Multi-device bcachefs mounts in fstab cause system hang on boot.
Additionally systemd integration for mounting degraded needs work to
"just work" for users, using the same mount interface that they expect from
mount
.
During boot, the system should attempt mounting the filesystem degraded, and once a mount succeeds it should add subsequent disks that are part of a filesystem to the already mounted filesystem.
Two options, preference to option #1 due to better UI and no requirement for changes to upstream systemd.
Override sysetemd's auto-generated .mount file by creating a masked .mount unit to prevent the auto-generated one from blocking boot.
- no upstream systemd code required
- transparent to users
- kinda hacky to leave behind a useless unit file
- requires a systemd generator
A new generator[1] fstab-generator-bcachefs
will parse from /etc/fstab via
getmntent() data and create a unit[2] per filesystem and a unit per block
device. The filesystem unit must not have a ordering dependency on the device
units, but should start when any of the device units starts. Both the
filesystem and device mounts are triggered by the udev rule via
SYSTEMD_WANTS
[4].
Udev rule will check if the filesystem is mounted. If not yet mounted, then the
rule will attempt to mount the filesystem via the filesystem mount unit via
SYSTEMD_WANTS
. If the filesystem is already mounted, then the rule will request
adding the device via the ioctl.
example udev rule:
SUBSYSTEM!="block", GOTO="bcachefs_end"
ACTION=="remove", GOTO="bcachefs_end"
ENV{ID_FS_TYPE}!="bcachefs", GOTO="bcachefs_end"

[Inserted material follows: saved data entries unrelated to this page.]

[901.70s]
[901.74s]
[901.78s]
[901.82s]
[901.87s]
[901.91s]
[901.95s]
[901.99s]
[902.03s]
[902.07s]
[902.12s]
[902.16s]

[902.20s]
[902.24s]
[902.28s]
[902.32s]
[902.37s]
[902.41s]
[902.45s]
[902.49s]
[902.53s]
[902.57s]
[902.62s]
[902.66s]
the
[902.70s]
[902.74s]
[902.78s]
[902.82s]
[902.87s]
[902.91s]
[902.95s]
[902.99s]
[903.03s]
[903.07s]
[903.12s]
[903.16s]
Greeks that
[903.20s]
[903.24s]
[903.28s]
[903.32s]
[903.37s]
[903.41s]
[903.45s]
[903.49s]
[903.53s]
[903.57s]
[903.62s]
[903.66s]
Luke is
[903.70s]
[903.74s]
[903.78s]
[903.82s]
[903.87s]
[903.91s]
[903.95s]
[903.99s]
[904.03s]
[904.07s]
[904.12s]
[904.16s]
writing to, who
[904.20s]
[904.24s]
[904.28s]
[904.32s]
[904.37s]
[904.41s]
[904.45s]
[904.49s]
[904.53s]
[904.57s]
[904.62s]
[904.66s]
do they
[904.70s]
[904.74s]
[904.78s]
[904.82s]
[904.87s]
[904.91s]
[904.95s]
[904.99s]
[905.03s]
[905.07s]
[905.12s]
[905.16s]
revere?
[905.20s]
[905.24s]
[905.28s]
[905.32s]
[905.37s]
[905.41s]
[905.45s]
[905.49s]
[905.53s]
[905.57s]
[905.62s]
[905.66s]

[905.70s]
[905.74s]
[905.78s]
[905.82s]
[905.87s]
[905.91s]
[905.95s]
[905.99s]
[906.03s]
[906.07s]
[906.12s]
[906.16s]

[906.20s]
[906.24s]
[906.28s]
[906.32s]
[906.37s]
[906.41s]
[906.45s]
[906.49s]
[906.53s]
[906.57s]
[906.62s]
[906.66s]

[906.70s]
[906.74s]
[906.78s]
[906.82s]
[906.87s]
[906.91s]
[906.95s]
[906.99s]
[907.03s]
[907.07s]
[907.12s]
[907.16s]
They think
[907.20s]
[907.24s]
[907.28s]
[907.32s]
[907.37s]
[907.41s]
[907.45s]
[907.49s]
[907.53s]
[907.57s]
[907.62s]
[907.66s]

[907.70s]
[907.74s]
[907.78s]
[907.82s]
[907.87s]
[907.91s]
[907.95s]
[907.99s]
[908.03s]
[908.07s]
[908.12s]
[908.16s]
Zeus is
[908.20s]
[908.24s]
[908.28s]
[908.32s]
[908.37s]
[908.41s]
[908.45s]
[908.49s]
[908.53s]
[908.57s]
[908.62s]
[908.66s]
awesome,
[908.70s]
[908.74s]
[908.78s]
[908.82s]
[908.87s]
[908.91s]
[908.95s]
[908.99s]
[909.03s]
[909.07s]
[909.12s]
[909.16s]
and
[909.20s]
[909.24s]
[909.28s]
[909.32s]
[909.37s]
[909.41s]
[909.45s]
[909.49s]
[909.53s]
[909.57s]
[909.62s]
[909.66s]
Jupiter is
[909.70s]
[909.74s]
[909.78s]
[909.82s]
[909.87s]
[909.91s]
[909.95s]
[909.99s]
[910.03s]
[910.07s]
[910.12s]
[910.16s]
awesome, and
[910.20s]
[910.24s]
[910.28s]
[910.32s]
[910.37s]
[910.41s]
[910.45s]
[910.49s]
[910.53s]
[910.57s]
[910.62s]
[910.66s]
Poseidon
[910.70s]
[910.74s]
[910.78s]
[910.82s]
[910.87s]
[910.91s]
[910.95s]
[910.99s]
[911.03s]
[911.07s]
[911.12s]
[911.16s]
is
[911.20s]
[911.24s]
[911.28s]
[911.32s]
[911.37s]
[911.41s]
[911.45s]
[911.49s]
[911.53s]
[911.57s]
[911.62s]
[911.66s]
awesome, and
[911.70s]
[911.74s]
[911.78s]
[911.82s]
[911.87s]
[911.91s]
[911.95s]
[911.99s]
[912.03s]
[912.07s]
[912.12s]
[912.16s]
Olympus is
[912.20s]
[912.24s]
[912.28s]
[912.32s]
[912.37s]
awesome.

ENV{SYSTEMD_READY}=="0", GOTO="bcachefs_end"
# 1) get the mount point of the filesystem from blkid
# generator can populate udev db with key/value pairs [5]

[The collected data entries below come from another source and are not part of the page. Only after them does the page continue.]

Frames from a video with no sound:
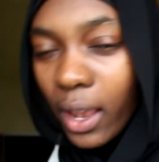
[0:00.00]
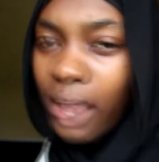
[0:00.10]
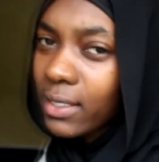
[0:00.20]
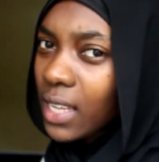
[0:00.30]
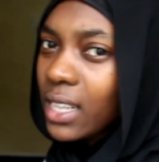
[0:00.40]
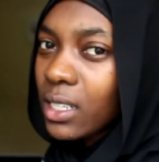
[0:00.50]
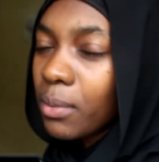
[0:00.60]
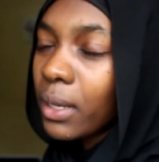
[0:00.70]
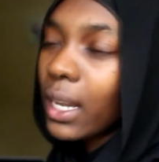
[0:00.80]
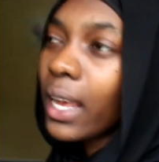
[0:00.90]
Okay,
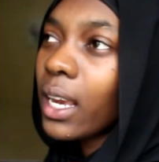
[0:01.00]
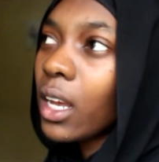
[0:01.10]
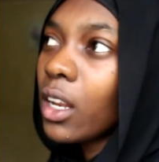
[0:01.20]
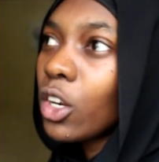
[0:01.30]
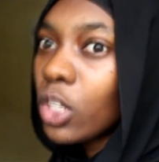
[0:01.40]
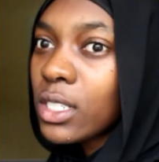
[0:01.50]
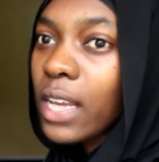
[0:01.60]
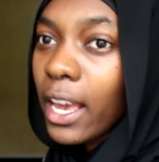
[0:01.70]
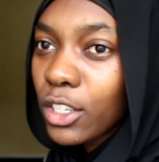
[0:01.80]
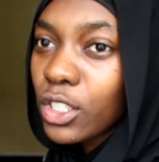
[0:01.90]
started, but like not
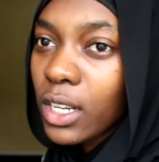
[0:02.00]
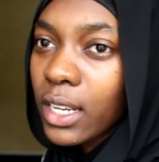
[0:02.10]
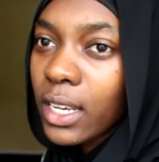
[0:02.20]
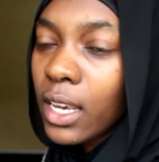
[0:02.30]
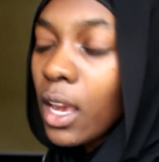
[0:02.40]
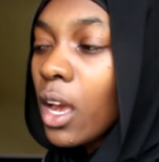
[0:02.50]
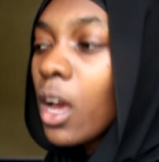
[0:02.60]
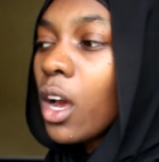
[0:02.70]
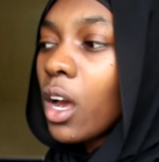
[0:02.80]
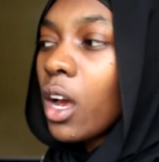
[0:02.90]
actually
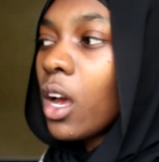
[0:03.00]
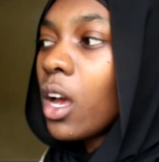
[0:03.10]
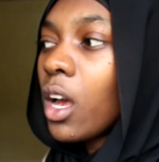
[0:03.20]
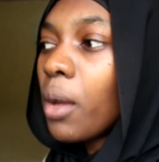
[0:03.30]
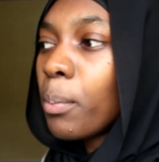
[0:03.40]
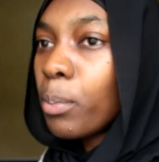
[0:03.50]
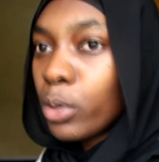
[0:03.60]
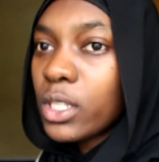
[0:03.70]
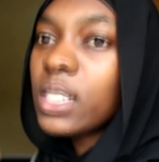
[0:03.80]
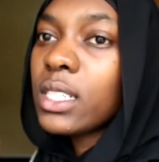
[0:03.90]

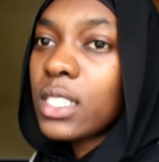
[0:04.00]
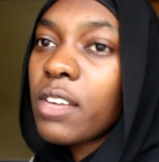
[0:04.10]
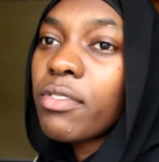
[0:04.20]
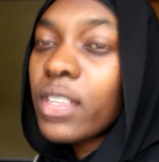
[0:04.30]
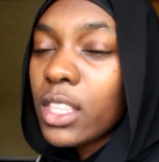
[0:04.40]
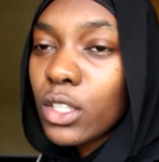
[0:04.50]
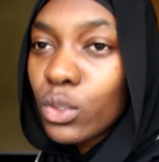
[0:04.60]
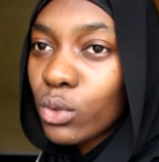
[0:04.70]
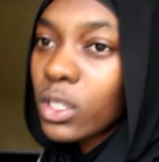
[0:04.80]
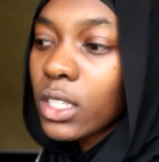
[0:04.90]
putting stuff in the
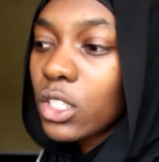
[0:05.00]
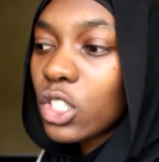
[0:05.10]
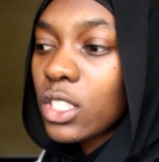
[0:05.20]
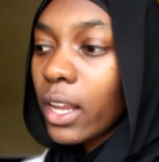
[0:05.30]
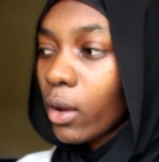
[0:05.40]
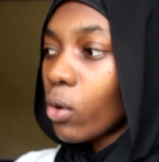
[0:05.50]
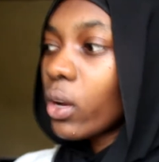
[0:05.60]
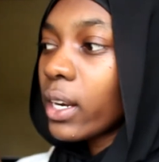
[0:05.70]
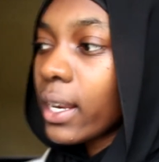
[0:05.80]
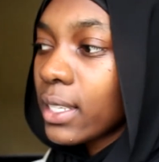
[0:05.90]
suitcase, just like
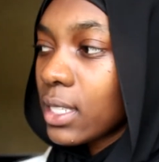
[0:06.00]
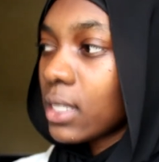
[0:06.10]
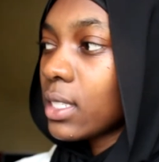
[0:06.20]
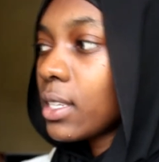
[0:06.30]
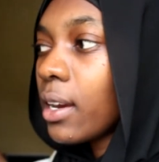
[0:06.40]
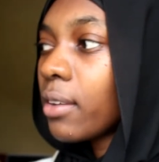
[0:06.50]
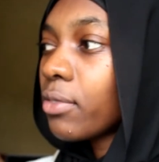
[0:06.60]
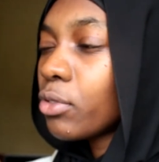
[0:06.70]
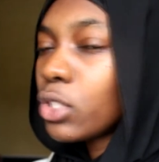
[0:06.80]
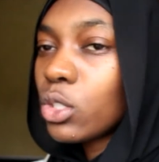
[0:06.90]
organizing
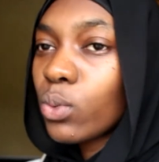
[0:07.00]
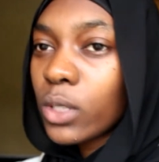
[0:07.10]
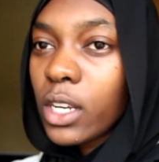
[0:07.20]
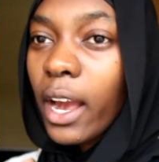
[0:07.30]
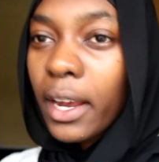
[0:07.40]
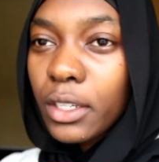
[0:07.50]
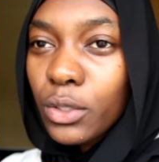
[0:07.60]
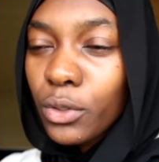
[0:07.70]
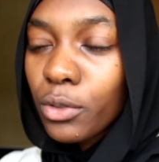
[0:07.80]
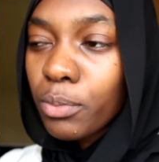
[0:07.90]
stuff, which is what I
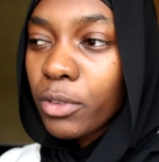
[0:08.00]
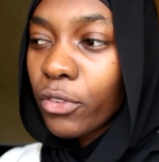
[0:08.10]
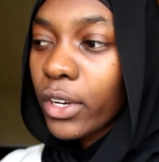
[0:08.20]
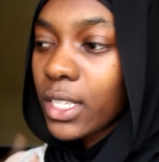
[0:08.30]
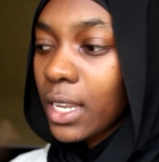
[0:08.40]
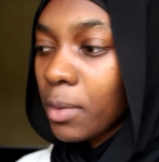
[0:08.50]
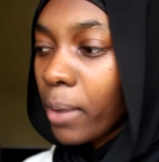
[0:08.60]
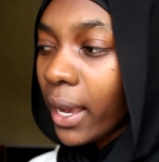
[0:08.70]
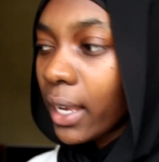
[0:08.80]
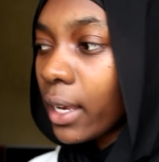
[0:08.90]
do before I start
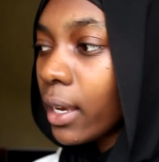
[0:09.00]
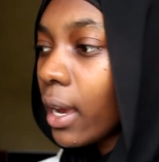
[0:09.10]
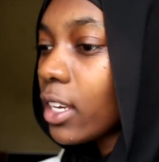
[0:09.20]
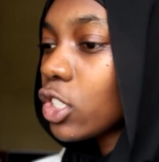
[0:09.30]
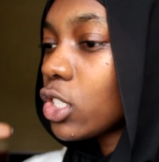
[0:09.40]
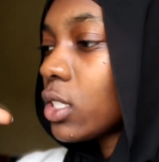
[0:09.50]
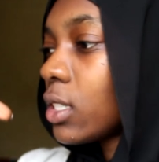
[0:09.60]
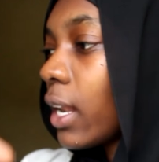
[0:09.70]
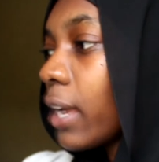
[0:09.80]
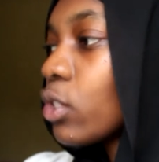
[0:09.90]
packing. I
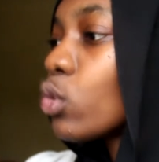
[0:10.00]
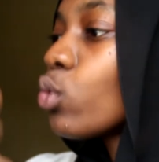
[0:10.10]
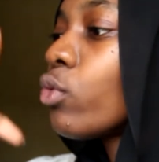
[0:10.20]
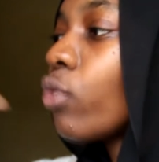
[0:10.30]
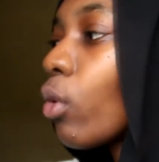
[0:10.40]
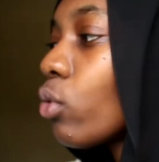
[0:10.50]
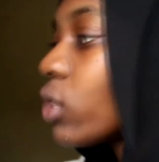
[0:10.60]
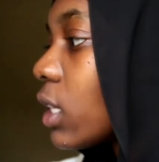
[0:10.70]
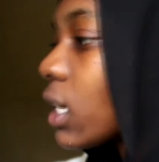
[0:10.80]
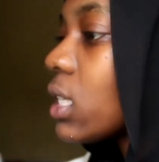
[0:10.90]
just like to fold
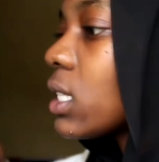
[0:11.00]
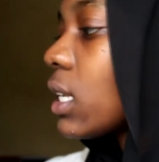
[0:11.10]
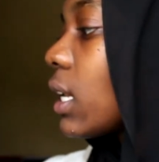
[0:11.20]
things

# generator can alternatively populate a file with environment variables
# generator will populate BLKID -> mount point lookup values
# 2) from a udev rule, is the filesystem that it is a member of currently mounted?
# check if fs is mounted using /proc/mounts?
IMPORT{file}="/run/bcachefs/mount-map" # sets BCACHEFS_MOUNT_PATH
IMPORT{program}="/bin/sh -c 'echo BCACHEFS_MOUNTED=$(grep $BCACHEFS_MOUNT_PATH)'"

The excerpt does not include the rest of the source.